Subject: RE: [OM] Further on technology (R&D)
From: "John A. Lind" <jlind@xxxxxxxxxxxx>
Date: Sun, 04 Aug 2002 01:59:26 -0500
At 14:15 7/27/02, Lee Penzias wrote:

But government - in any country - did not "invent" the internet. That is certainly just not true.

NOT TRUE. It was created by DARPA and was called ARPANET to link together the U.S. Government and research activities at universities and in private industry (thus URL's ending in "gov", "edu" and "com" plus some additional ones ending in "org").

... Or

[snip]

radios

Hmmmmm . . . better read more history.

Radio has its roots in: James Faraday (laws of induction), James Clerk Maxwell (electro-magnetic radiation theory) and Heinrich Herz (experimental verification of Maxwell's radiation theories). But, before them and Marconi was Dr. Mahlon Loomis, a Wash. D.C. dentist, who successfully transmitted a signal from one mountain top to another 18 miles distant in 1865. All Marconi did was create a practical application of the principles, and he was a profoundly excellent marketeer. Mahlon is credited with giving the name "aerial" to what we now call an antenna, and he used "aerials" 25 years before anyone else did.
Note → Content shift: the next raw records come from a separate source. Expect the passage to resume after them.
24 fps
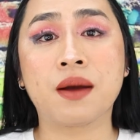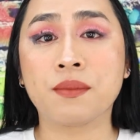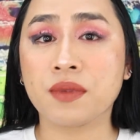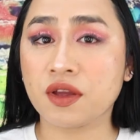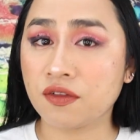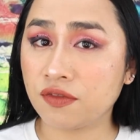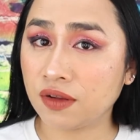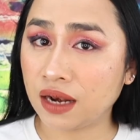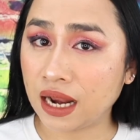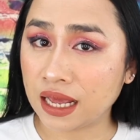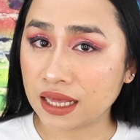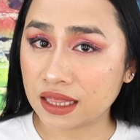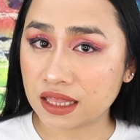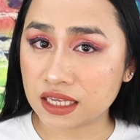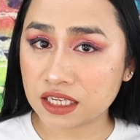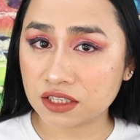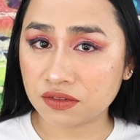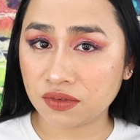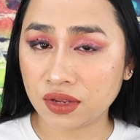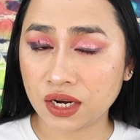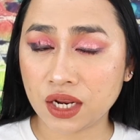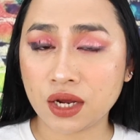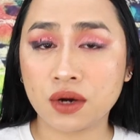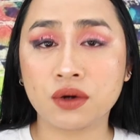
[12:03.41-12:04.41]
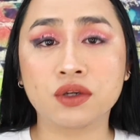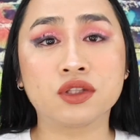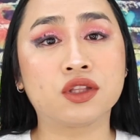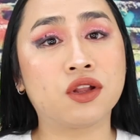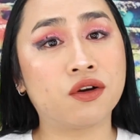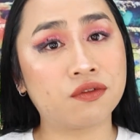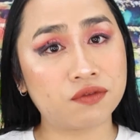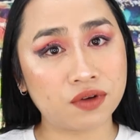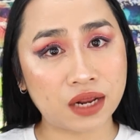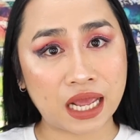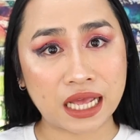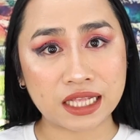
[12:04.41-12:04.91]
if you like this video,
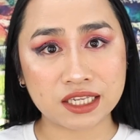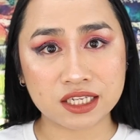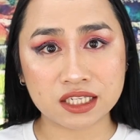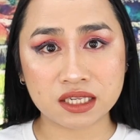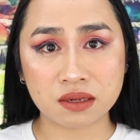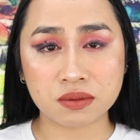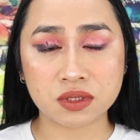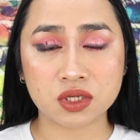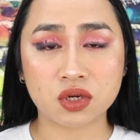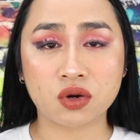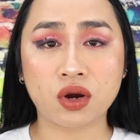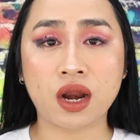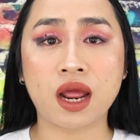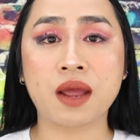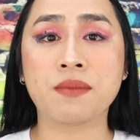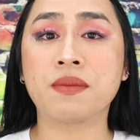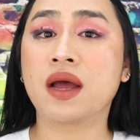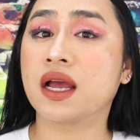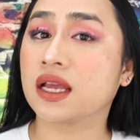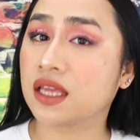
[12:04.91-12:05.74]
don't forget to subscribe.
One name really pops out at me with the development of "radio" as we know it today. He served in the U.S. Army Signal Corps during WWI. His name was Major Edwin H. Armstrong. Not that he didn't stand on the shoulders of other giants. What Major Edwin H. Armstrong did was create the regenerative receiver, superregenerative receiver, heterodyne receiver, superheterodyne receiver and the complete frequency modulation system (receiver and transmitter). He created the heterodyne and superheterodyne receivers for the U.S. Army Signal Corps during WWI in an effort to intercept enemy radio communications from greater distances. The superheterodyne concepts Armstrong invented are used in very nearly every radio and television receiver manufactured today! (If it's the less than ~1% that's not a superheterodyne, it's a simple superregenerative, and credit still goes to Armstrong.)

The more immediate giants on whose shoulders he stood were J.A. Fleming (Fleming Valve; diode vacuum tube) and Lee deForest (triode vacuum tube). His creations had more to do with the demise of "spark gap" and the rise of "continuous wave" (c.w.) than any other person.